BlockNeuralAutoregressiveFlow not initially normalized correctly

mdmould commented 1 year ago

The log_prob evaluations of an untrained instance of BlockNeuralAutoregressiveFlow are not correctly normalized.

E.g.:

import jax
import jax.numpy as jnp
from flowjax.distributions import Normal
from flowjax.flows import BlockNeuralAutoregressiveFlow
import matplotlib.pyplot as plt

flow = BlockNeuralAutoregressiveFlow(
    key=jax.random.PRNGKey(0),
    base_dist=Normal(jnp.zeros(1)),
    cond_dim=None,
    nn_depth=1,
    nn_block_dim=1,
    flow_layers=1,
    invert=True,
    )

x = jnp.linspace(-100, 100, 100_000)
y = jnp.exp(flow.log_prob(x[:, None]))
# plt.plot(x, y); plt.show()
print(jnp.trapz(y, x))

The same is true if the support of the transformed distribution is explicitly bounded (this is unsurprising in hindsight, as the additional log-abs-det-Jacobian from the bounding bijection of course cannot account for any previous bijections), e.g.:

import jax
import jax.numpy as jnp
from flowjax.distributions import Normal, Transformed
from flowjax.bijections import Invert, Chain, Tanh, BlockAutoregressiveNetwork
import matplotlib.pyplot as plt

bijections = [
    Invert(
        BlockAutoregressiveNetwork(
            key=jax.random.PRNGKey(0),
            dim=1,
            cond_dim=None,
            depth=1,
            block_dim=1,
            ),
        ),
    Tanh(shape=(1,)),
    ]

flow = Transformed(Normal(jnp.zeros(1)), Chain(bijections))

x = jnp.linspace(-2, 2, 100_000)
y = jnp.exp(flow.log_prob(x[:, None]))
# plt.plot(x, y); plt.show()
print(jnp.trapz(y, x))

Is this expected behaviour (perhaps related to initialization; Appendix C of https://arxiv.org/abs/1904.04676)?
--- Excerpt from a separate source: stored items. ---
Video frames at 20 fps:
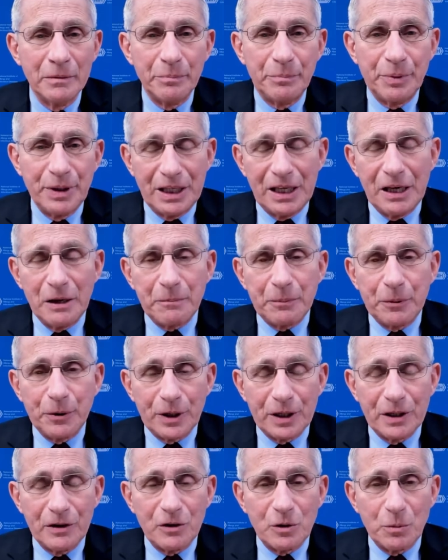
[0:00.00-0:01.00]
being
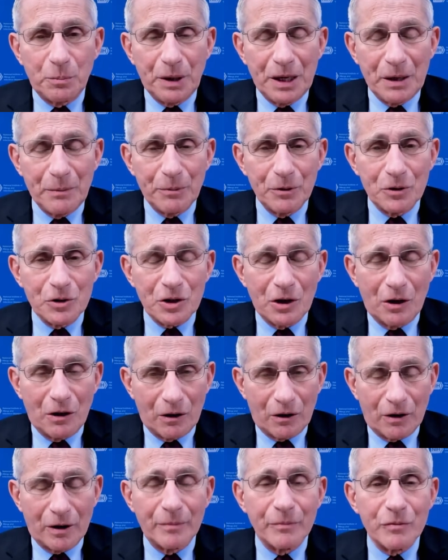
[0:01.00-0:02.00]
put into people's
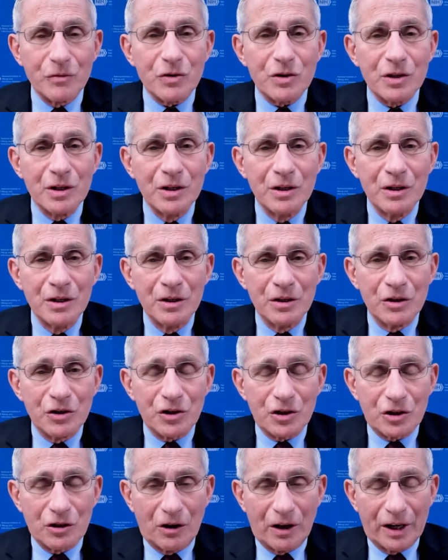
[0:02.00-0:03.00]
arms
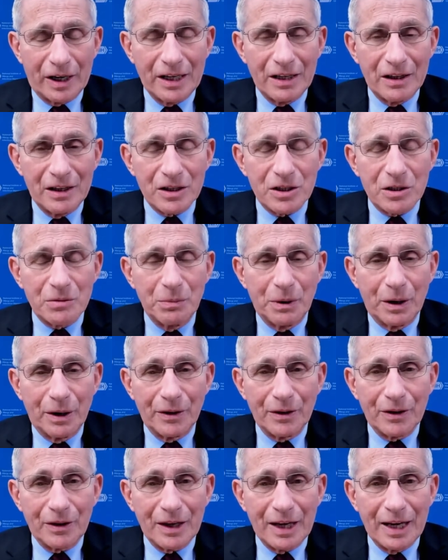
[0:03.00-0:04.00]
starting this
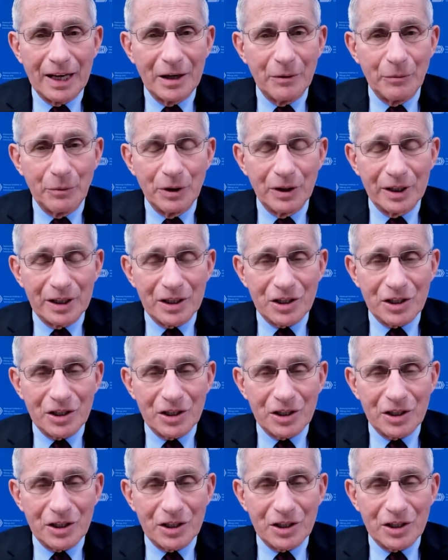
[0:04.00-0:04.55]
month, and it will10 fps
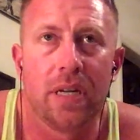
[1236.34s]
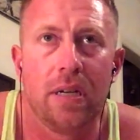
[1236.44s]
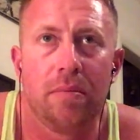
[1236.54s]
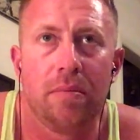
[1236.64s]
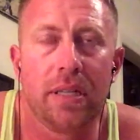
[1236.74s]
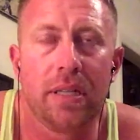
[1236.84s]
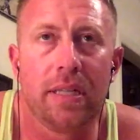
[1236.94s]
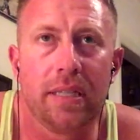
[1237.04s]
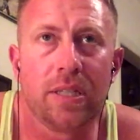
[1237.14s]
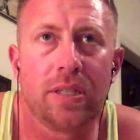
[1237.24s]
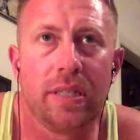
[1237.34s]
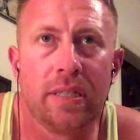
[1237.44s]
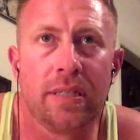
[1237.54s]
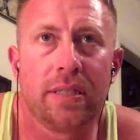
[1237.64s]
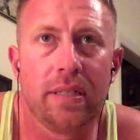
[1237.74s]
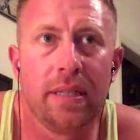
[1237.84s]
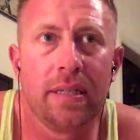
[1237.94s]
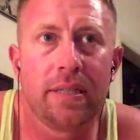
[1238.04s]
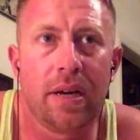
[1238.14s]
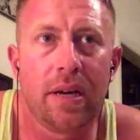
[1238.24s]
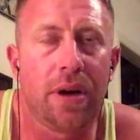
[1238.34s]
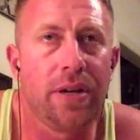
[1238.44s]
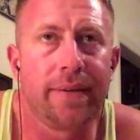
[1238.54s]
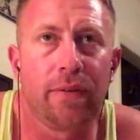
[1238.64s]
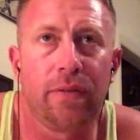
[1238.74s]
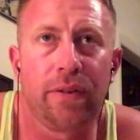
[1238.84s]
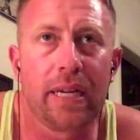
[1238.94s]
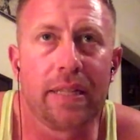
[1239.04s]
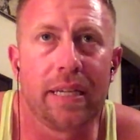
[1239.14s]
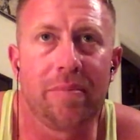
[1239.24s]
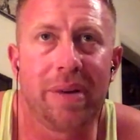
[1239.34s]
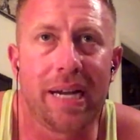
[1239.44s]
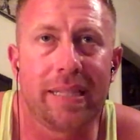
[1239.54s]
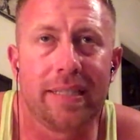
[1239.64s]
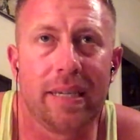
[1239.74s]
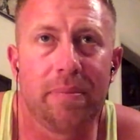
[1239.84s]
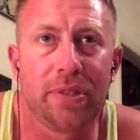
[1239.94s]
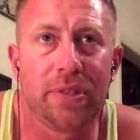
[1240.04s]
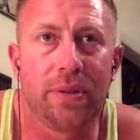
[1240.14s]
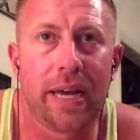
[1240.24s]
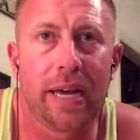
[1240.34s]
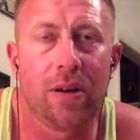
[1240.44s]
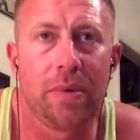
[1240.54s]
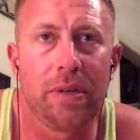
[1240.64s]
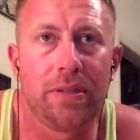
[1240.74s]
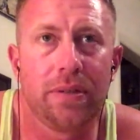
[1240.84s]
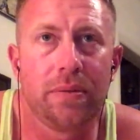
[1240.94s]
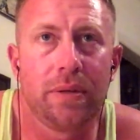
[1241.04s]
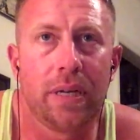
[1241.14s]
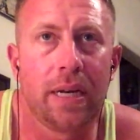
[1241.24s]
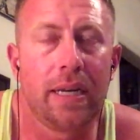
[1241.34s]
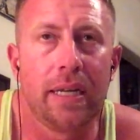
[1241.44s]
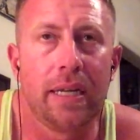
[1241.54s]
but this I'll never forget the impact this episode had on me too. And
This does not occur for other flows, e.g., MaskedAutoregressiveFlow. In practice it's not really an issue, because the correct normalization is preserved once the flow is trained to some samples.

danielward27 commented 1 year ago

Thanks for the report. I've had a quick look and I think I am starting to piece together what the issue is. The codomain of the BlockAutoregressiveNetwork bijection is not unbounded as the output is a linear transformation of a tanh transformed variable. This leads to an issue equivalent to below

import jax.numpy as jnp
from flowjax.distributions import Normal, Transformed
from flowjax.bijections import Invert, Tanh

dist = Transformed(Normal(), Invert(Tanh()))  # Arctanh domain [-1, 1]
x = jnp.linspace(-5, 5, 1000)
y = jnp.exp(dist.log_prob(x))
print(jnp.trapz(y, x)) # 0.68 i.e. integrate normal from -1 to 1

Generally, because we don't have explicit constraints, it is up to users to ensure that the bijection is valid across the support of the distribution. However, obviously with the flow/BlockAutoregressiveNetwork this is a bug. In practice, with training, the flow learns to utilise all (or nearly all) the mass from the base distribution, but upon initialisation that is not the case, leading to the issue you found. I'll have a look into it and see if other implementations do things differently.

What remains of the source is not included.